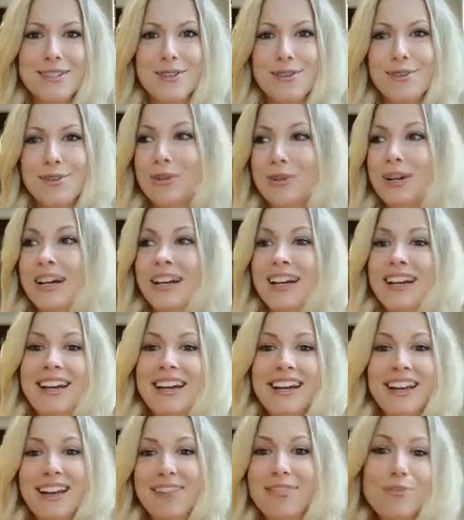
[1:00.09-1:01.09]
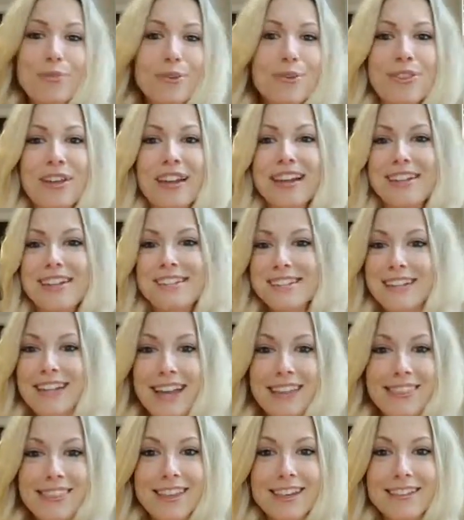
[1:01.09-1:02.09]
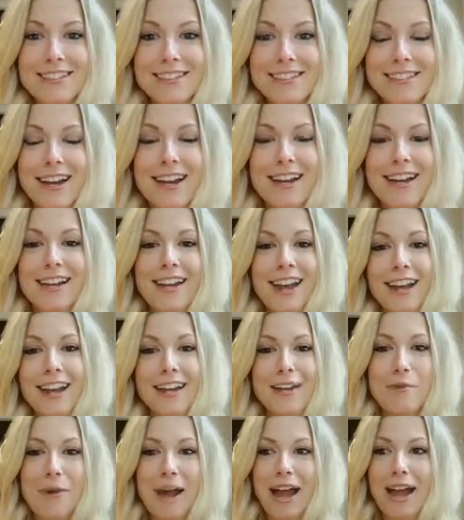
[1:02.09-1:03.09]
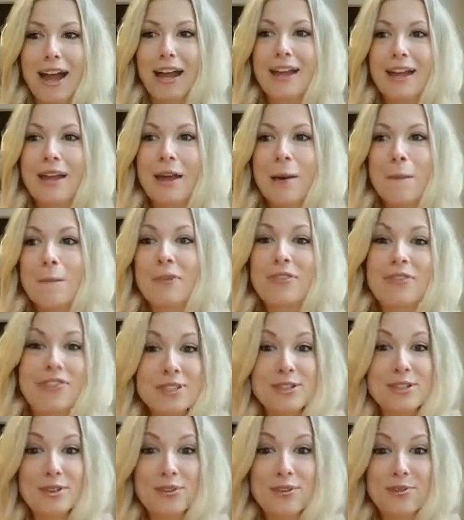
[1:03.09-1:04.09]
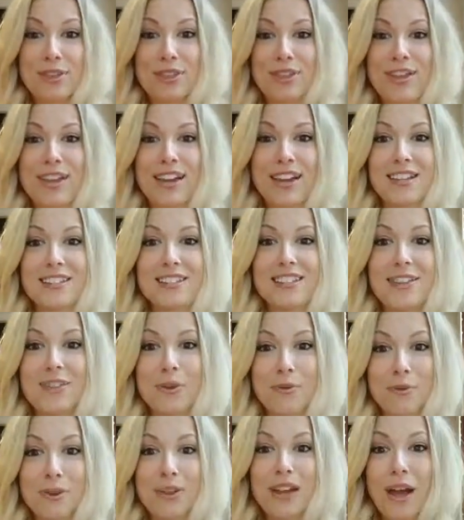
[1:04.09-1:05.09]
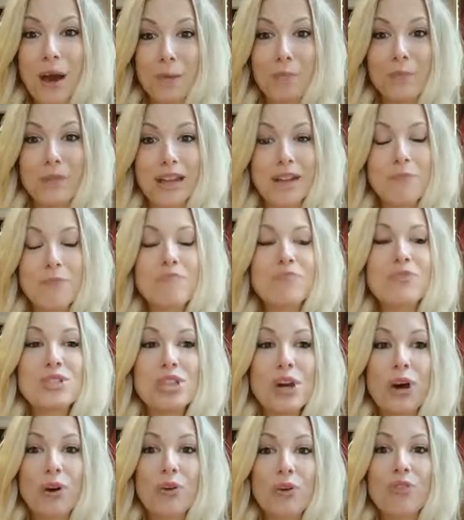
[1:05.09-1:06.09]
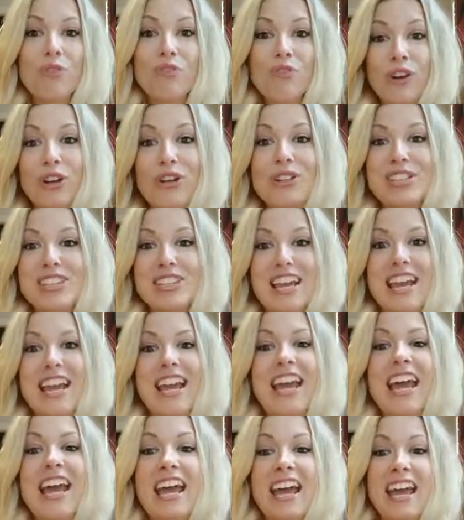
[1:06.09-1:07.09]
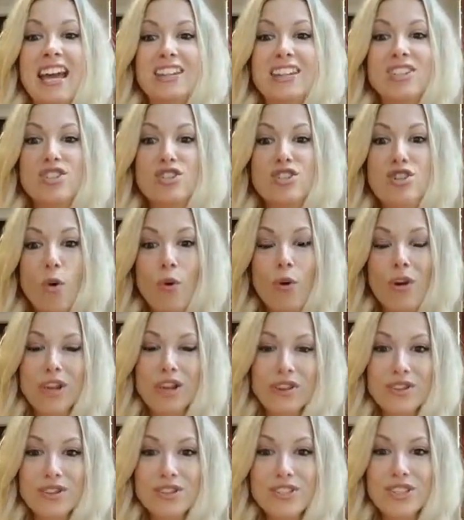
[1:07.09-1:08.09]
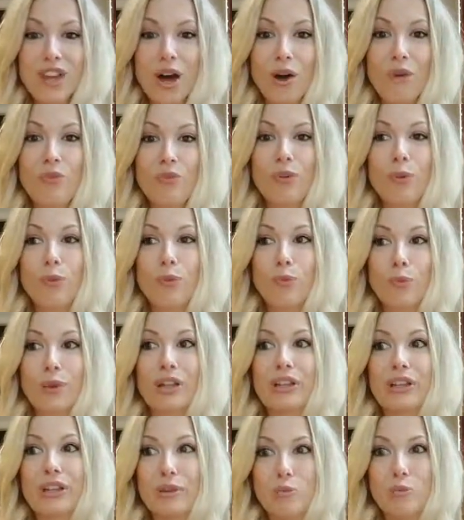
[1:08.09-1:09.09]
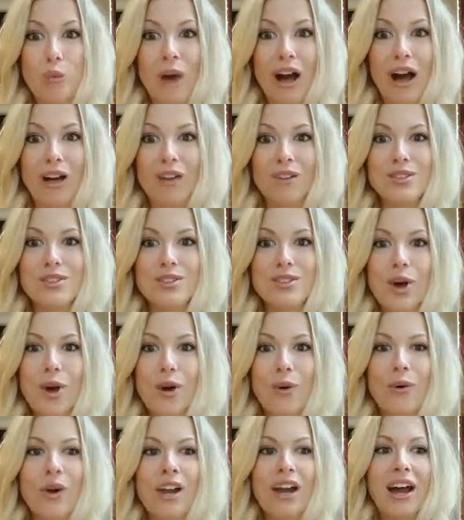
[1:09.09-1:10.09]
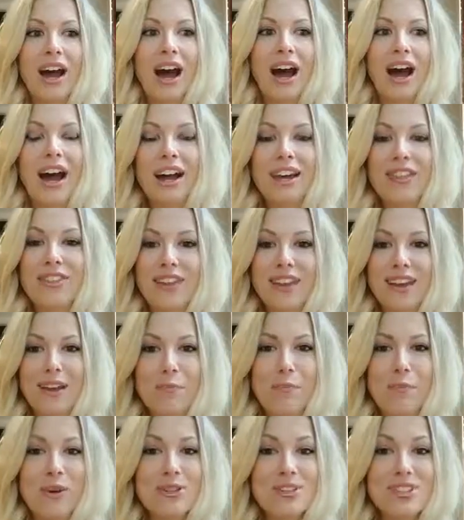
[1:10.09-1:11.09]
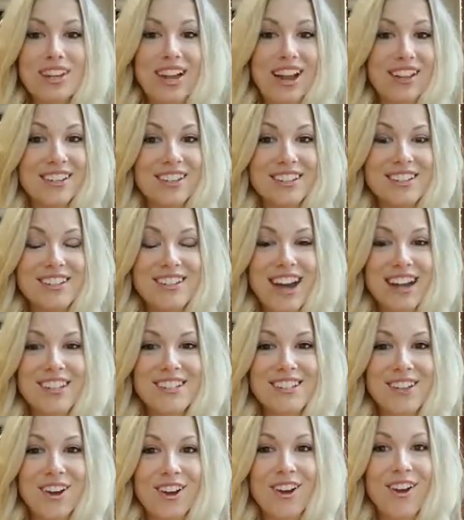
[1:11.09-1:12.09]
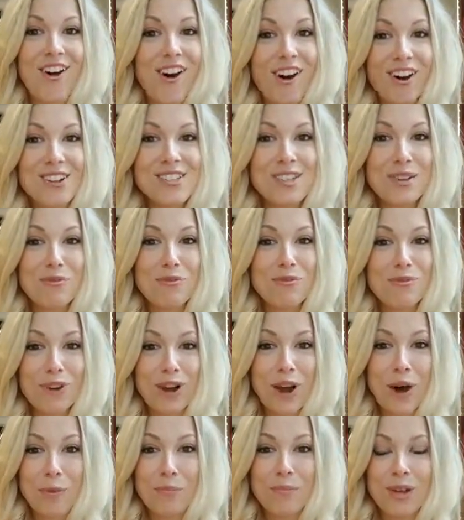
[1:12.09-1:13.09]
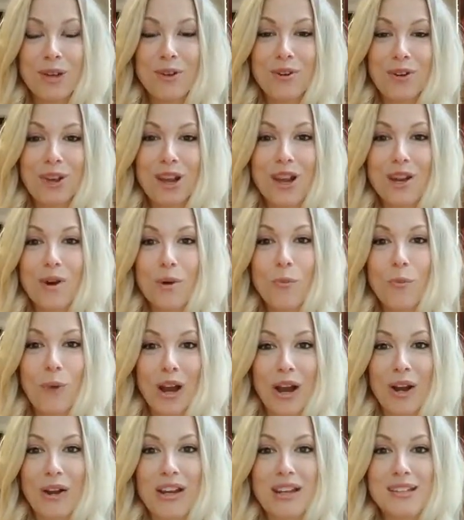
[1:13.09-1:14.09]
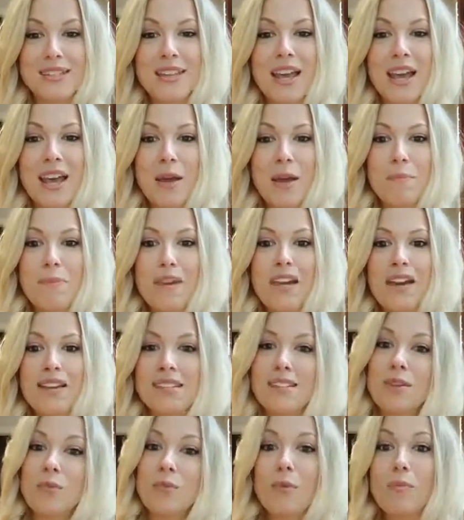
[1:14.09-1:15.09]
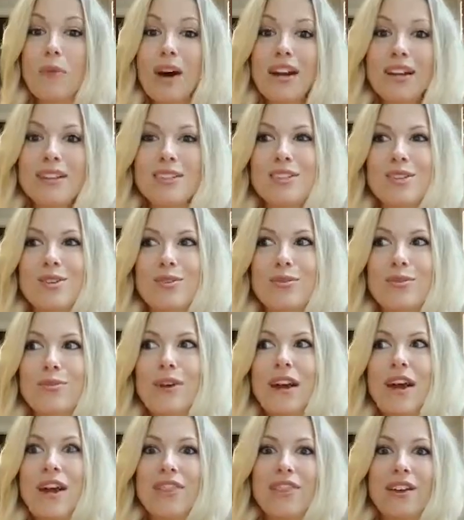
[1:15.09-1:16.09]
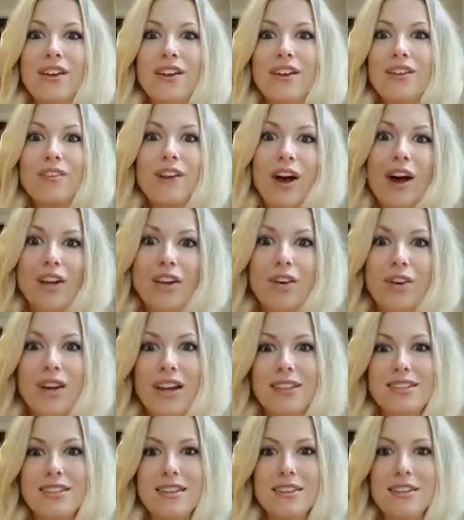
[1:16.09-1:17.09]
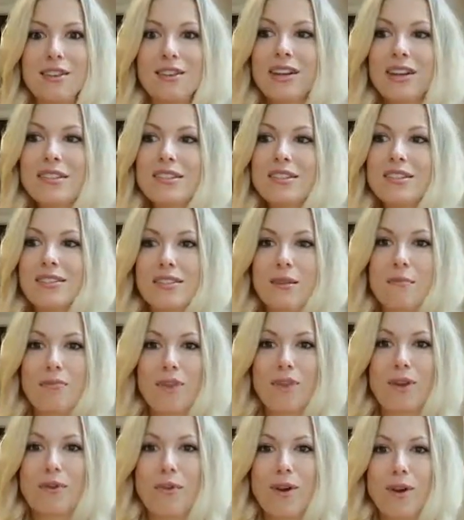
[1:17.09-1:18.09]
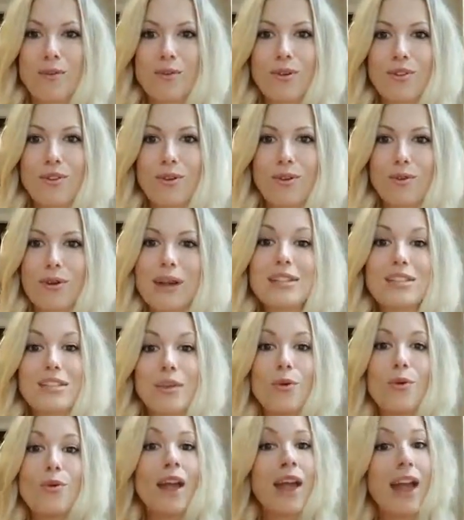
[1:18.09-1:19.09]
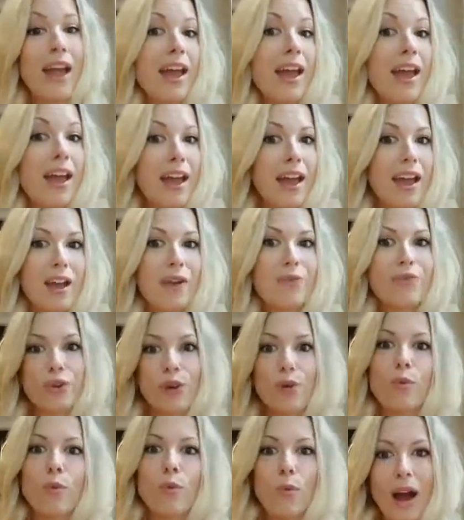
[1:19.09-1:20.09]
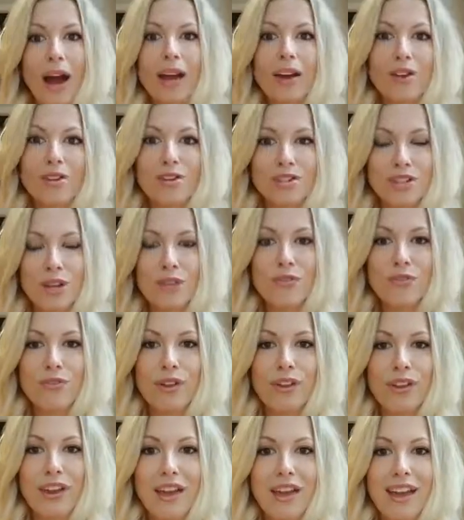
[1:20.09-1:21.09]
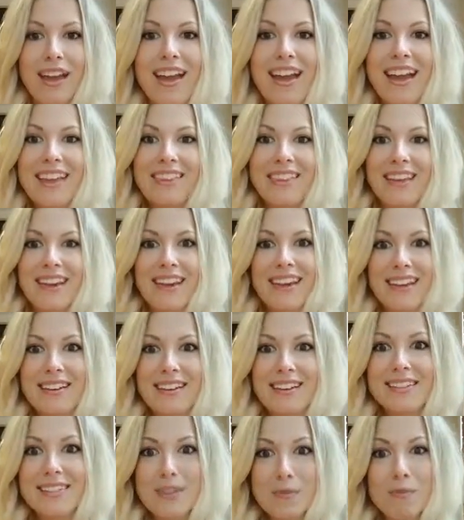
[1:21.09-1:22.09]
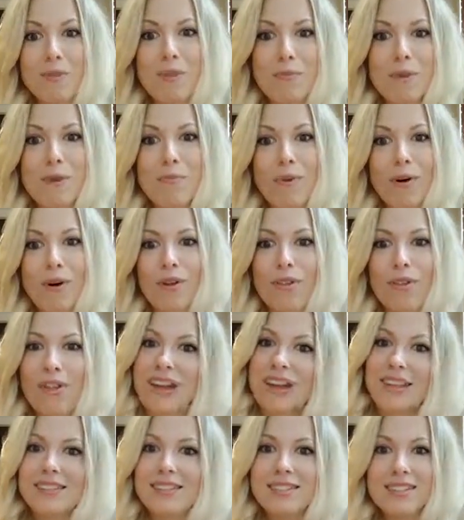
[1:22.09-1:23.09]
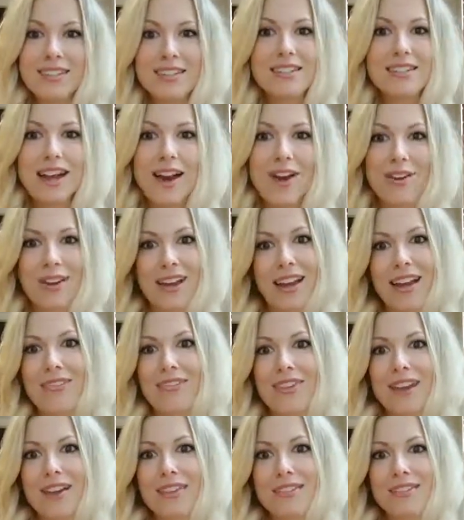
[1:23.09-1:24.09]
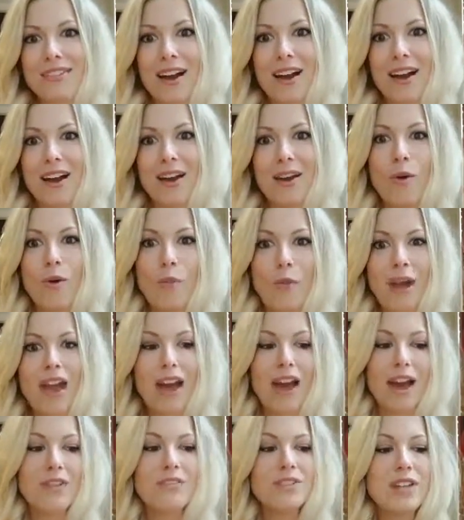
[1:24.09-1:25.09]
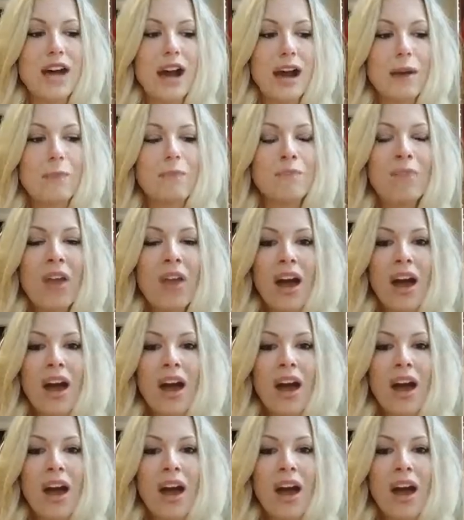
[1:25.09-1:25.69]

to get through things and get things done anyway. But these are 3 things that really help me. So the first thing is knowing yourself really well. So I think personality tests are awesome for helping create awareness because it reminds you that you're not crazy. There isn't something wrong with you. It's okay if you're wired differently than some of the people that can sit down and get things done way ahead of time.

GOAL OF THE EXERCISE: Pictures are to be left out; the lines from the start of the records above through the line holding "[1:14.09-1:15.09]" are to be returned exactly.

WRITTEN REPLY:
[1:00.09-1:01.09]
[1:01.09-1:02.09]
[1:02.09-1:03.09]
[1:03.09-1:04.09]
[1:04.09-1:05.09]
[1:05.09-1:06.09]
[1:06.09-1:07.09]
[1:07.09-1:08.09]
[1:08.09-1:09.09]
[1:09.09-1:10.09]
[1:10.09-1:11.09]
[1:11.09-1:12.09]
[1:12.09-1:13.09]
[1:13.09-1:14.09]
[1:14.09-1:15.09]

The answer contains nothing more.